• [WHAT IS BEING ASKED]:
Reproduce every line that appears below, precisely and completely.

——————

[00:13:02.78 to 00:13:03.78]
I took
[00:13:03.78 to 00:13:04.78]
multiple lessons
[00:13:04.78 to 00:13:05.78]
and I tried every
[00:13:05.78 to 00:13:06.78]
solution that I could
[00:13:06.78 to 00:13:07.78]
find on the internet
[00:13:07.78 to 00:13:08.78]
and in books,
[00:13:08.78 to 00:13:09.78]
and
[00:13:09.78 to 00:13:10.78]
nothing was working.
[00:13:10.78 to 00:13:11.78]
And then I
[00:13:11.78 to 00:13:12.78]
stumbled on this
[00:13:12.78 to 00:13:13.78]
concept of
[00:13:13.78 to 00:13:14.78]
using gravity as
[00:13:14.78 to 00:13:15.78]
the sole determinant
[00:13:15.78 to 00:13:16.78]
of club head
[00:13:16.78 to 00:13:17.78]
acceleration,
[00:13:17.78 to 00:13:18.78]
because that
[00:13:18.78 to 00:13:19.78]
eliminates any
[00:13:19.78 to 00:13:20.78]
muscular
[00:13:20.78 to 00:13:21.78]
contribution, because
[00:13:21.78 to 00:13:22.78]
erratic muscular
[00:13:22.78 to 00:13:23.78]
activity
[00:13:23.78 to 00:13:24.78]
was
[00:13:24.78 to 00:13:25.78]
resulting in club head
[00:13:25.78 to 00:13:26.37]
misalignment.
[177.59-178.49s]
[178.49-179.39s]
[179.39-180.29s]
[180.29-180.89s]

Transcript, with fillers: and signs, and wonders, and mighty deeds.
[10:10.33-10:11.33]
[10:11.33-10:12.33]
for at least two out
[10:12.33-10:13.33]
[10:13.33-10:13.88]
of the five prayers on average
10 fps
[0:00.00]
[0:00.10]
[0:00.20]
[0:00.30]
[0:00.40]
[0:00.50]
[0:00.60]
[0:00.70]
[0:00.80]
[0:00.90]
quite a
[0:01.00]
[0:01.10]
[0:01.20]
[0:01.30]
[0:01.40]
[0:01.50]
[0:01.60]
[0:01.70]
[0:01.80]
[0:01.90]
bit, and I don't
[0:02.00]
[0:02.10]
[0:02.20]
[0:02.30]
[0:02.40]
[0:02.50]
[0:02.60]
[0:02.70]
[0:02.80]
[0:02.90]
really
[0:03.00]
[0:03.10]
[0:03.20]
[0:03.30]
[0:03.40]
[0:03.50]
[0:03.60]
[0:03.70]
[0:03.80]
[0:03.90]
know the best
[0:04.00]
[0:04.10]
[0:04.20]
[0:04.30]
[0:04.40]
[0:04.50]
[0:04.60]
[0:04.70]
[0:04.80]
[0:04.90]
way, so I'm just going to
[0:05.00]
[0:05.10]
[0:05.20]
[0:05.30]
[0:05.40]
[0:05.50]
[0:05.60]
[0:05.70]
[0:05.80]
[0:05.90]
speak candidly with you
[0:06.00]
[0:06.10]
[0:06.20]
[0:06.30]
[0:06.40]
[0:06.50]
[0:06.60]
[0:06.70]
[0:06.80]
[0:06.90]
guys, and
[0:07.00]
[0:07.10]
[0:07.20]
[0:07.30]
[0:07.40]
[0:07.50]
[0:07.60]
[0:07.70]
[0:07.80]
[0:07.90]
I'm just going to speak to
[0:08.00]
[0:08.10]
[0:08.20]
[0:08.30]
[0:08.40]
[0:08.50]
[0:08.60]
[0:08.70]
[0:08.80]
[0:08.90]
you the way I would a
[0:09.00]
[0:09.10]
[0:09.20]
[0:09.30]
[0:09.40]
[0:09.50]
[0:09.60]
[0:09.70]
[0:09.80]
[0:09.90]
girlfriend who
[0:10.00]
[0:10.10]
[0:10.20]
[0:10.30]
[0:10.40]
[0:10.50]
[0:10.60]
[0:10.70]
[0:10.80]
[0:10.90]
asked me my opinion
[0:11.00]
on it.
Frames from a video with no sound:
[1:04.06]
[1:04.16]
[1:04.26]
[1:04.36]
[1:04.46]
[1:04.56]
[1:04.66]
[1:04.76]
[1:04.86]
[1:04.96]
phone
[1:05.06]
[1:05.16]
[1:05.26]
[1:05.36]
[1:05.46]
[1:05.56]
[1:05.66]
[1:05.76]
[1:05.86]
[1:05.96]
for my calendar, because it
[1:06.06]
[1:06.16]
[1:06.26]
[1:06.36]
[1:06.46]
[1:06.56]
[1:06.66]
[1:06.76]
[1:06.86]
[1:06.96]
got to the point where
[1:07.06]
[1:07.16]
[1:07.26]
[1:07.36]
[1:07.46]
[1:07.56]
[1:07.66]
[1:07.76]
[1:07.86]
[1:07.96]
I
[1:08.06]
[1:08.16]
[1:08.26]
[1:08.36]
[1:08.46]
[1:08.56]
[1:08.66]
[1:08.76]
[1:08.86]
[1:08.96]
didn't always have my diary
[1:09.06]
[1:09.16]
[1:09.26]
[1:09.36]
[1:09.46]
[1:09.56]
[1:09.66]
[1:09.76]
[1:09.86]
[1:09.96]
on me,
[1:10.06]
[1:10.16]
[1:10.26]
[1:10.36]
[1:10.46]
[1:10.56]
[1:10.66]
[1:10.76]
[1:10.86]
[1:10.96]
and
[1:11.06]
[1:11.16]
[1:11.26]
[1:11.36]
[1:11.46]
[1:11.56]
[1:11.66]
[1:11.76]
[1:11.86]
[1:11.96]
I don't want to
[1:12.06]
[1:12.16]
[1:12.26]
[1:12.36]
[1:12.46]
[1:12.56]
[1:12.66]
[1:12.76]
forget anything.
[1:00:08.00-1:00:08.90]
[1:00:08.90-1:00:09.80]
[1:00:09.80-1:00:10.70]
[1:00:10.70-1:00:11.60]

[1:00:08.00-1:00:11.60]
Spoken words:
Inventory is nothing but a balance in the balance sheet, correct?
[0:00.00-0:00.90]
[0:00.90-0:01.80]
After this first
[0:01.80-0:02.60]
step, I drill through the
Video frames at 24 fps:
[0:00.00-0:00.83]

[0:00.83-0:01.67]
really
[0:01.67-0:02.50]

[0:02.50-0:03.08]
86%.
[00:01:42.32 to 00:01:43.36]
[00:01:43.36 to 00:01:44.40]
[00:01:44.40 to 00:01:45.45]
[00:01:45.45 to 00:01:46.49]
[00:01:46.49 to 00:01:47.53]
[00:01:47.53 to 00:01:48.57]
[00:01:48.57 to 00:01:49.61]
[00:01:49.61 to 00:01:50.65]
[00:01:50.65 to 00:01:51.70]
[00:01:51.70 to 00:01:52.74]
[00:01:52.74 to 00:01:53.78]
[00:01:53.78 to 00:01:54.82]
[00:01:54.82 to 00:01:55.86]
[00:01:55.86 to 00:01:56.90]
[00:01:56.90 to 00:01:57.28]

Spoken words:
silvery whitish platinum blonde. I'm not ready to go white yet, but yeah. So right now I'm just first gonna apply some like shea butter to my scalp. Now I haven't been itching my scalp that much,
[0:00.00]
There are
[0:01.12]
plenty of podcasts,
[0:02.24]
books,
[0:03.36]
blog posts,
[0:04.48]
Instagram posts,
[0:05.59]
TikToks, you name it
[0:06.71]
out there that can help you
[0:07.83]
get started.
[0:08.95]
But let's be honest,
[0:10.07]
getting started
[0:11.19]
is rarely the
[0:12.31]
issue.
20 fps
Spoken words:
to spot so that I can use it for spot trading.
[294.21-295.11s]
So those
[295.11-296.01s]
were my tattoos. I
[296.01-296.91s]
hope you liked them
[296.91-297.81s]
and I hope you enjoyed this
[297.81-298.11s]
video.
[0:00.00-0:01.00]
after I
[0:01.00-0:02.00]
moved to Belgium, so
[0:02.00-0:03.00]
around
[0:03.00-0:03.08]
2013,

——————

• [RESULT FOR THIS TASK]:
[00:13:02.78 to 00:13:03.78]
I took
[00:13:03.78 to 00:13:04.78]
multiple lessons
[00:13:04.78 to 00:13:05.78]
and I tried every
[00:13:05.78 to 00:13:06.78]
solution that I could
[00:13:06.78 to 00:13:07.78]
find on the internet
[00:13:07.78 to 00:13:08.78]
and in books,
[00:13:08.78 to 00:13:09.78]
and
[00:13:09.78 to 00:13:10.78]
nothing was working.
[00:13:10.78 to 00:13:11.78]
And then I
[00:13:11.78 to 00:13:12.78]
stumbled on this
[00:13:12.78 to 00:13:13.78]
concept of
[00:13:13.78 to 00:13:14.78]
using gravity as
[00:13:14.78 to 00:13:15.78]
the sole determinant
[00:13:15.78 to 00:13:16.78]
of club head
[00:13:16.78 to 00:13:17.78]
acceleration,
[00:13:17.78 to 00:13:18.78]
because that
[00:13:18.78 to 00:13:19.78]
eliminates any
[00:13:19.78 to 00:13:20.78]
muscular
[00:13:20.78 to 00:13:21.78]
contribution, because
[00:13:21.78 to 00:13:22.78]
erratic muscular
[00:13:22.78 to 00:13:23.78]
activity
[00:13:23.78 to 00:13:24.78]
was
[00:13:24.78 to 00:13:25.78]
resulting in club head
[00:13:25.78 to 00:13:26.37]
misalignment.
[177.59-178.49s]
[178.49-179.39s]
[179.39-180.29s]
[180.29-180.89s]

Transcript, with fillers: and signs, and wonders, and mighty deeds.
[10:10.33-10:11.33]
[10:11.33-10:12.33]
for at least two out
[10:12.33-10:13.33]
[10:13.33-10:13.88]
of the five prayers on average
10 fps
[0:00.00]
[0:00.10]
[0:00.20]
[0:00.30]
[0:00.40]
[0:00.50]
[0:00.60]
[0:00.70]
[0:00.80]
[0:00.90]
quite a
[0:01.00]
[0:01.10]
[0:01.20]
[0:01.30]
[0:01.40]
[0:01.50]
[0:01.60]
[0:01.70]
[0:01.80]
[0:01.90]
bit, and I don't
[0:02.00]
[0:02.10]
[0:02.20]
[0:02.30]
[0:02.40]
[0:02.50]
[0:02.60]
[0:02.70]
[0:02.80]
[0:02.90]
really
[0:03.00]
[0:03.10]
[0:03.20]
[0:03.30]
[0:03.40]
[0:03.50]
[0:03.60]
[0:03.70]
[0:03.80]
[0:03.90]
know the best
[0:04.00]
[0:04.10]
[0:04.20]
[0:04.30]
[0:04.40]
[0:04.50]
[0:04.60]
[0:04.70]
[0:04.80]
[0:04.90]
way, so I'm just going to
[0:05.00]
[0:05.10]
[0:05.20]
[0:05.30]
[0:05.40]
[0:05.50]
[0:05.60]
[0:05.70]
[0:05.80]
[0:05.90]
speak candidly with you
[0:06.00]
[0:06.10]
[0:06.20]
[0:06.30]
[0:06.40]
[0:06.50]
[0:06.60]
[0:06.70]
[0:06.80]
[0:06.90]
guys, and
[0:07.00]
[0:07.10]
[0:07.20]
[0:07.30]
[0:07.40]
[0:07.50]
[0:07.60]
[0:07.70]
[0:07.80]
[0:07.90]
I'm just going to speak to
[0:08.00]
[0:08.10]
[0:08.20]
[0:08.30]
[0:08.40]
[0:08.50]
[0:08.60]
[0:08.70]
[0:08.80]
[0:08.90]
you the way I would a
[0:09.00]
[0:09.10]
[0:09.20]
[0:09.30]
[0:09.40]
[0:09.50]
[0:09.60]
[0:09.70]
[0:09.80]
[0:09.90]
girlfriend who
[0:10.00]
[0:10.10]
[0:10.20]
[0:10.30]
[0:10.40]
[0:10.50]
[0:10.60]
[0:10.70]
[0:10.80]
[0:10.90]
asked me my opinion
[0:11.00]
on it.
Frames from a video with no sound:
[1:04.06]
[1:04.16]
[1:04.26]
[1:04.36]
[1:04.46]
[1:04.56]
[1:04.66]
[1:04.76]
[1:04.86]
[1:04.96]
phone
[1:05.06]
[1:05.16]
[1:05.26]
[1:05.36]
[1:05.46]
[1:05.56]
[1:05.66]
[1:05.76]
[1:05.86]
[1:05.96]
for my calendar, because it
[1:06.06]
[1:06.16]
[1:06.26]
[1:06.36]
[1:06.46]
[1:06.56]
[1:06.66]
[1:06.76]
[1:06.86]
[1:06.96]
got to the point where
[1:07.06]
[1:07.16]
[1:07.26]
[1:07.36]
[1:07.46]
[1:07.56]
[1:07.66]
[1:07.76]
[1:07.86]
[1:07.96]
I
[1:08.06]
[1:08.16]
[1:08.26]
[1:08.36]
[1:08.46]
[1:08.56]
[1:08.66]
[1:08.76]
[1:08.86]
[1:08.96]
didn't always have my diary
[1:09.06]
[1:09.16]
[1:09.26]
[1:09.36]
[1:09.46]
[1:09.56]
[1:09.66]
[1:09.76]
[1:09.86]
[1:09.96]
on me,
[1:10.06]
[1:10.16]
[1:10.26]
[1:10.36]
[1:10.46]
[1:10.56]
[1:10.66]
[1:10.76]
[1:10.86]
[1:10.96]
and
[1:11.06]
[1:11.16]
[1:11.26]
[1:11.36]
[1:11.46]
[1:11.56]
[1:11.66]
[1:11.76]
[1:11.86]
[1:11.96]
I don't want to
[1:12.06]
[1:12.16]
[1:12.26]
[1:12.36]
[1:12.46]
[1:12.56]
[1:12.66]
[1:12.76]
forget anything.
[1:00:08.00-1:00:08.90]
[1:00:08.90-1:00:09.80]
[1:00:09.80-1:00:10.70]
[1:00:10.70-1:00:11.60]

[1:00:08.00-1:00:11.60]
Spoken words:
Inventory is nothing but a balance in the balance sheet, correct?
[0:00.00-0:00.90]
[0:00.90-0:01.80]
After this first
[0:01.80-0:02.60]
step, I drill through the
Video frames at 24 fps:
[0:00.00-0:00.83]

[0:00.83-0:01.67]
really
[0:01.67-0:02.50]

[0:02.50-0:03.08]
86%.
[00:01:42.32 to 00:01:43.36]
[00:01:43.36 to 00:01:44.40]
[00:01:44.40 to 00:01:45.45]
[00:01:45.45 to 00:01:46.49]
[00:01:46.49 to 00:01:47.53]
[00:01:47.53 to 00:01:48.57]
[00:01:48.57 to 00:01:49.61]
[00:01:49.61 to 00:01:50.65]
[00:01:50.65 to 00:01:51.70]
[00:01:51.70 to 00:01:52.74]
[00:01:52.74 to 00:01:53.78]
[00:01:53.78 to 00:01:54.82]
[00:01:54.82 to 00:01:55.86]
[00:01:55.86 to 00:01:56.90]
[00:01:56.90 to 00:01:57.28]

Spoken words:
silvery whitish platinum blonde. I'm not ready to go white yet, but yeah. So right now I'm just first gonna apply some like shea butter to my scalp. Now I haven't been itching my scalp that much,
[0:00.00]
There are
[0:01.12]
plenty of podcasts,
[0:02.24]
books,
[0:03.36]
blog posts,
[0:04.48]
Instagram posts,
[0:05.59]
TikToks, you name it
[0:06.71]
out there that can help you
[0:07.83]
get started.
[0:08.95]
But let's be honest,
[0:10.07]
getting started
[0:11.19]
is rarely the
[0:12.31]
issue.
20 fps
Spoken words:
to spot so that I can use it for spot trading.
[294.21-295.11s]
So those
[295.11-296.01s]
were my tattoos. I
[296.01-296.91s]
hope you liked them
[296.91-297.81s]
and I hope you enjoyed this
[297.81-298.11s]
video.
[0:00.00-0:01.00]
after I
[0:01.00-0:02.00]
moved to Belgium, so
[0:02.00-0:03.00]
around
[0:03.00-0:03.08]
2013,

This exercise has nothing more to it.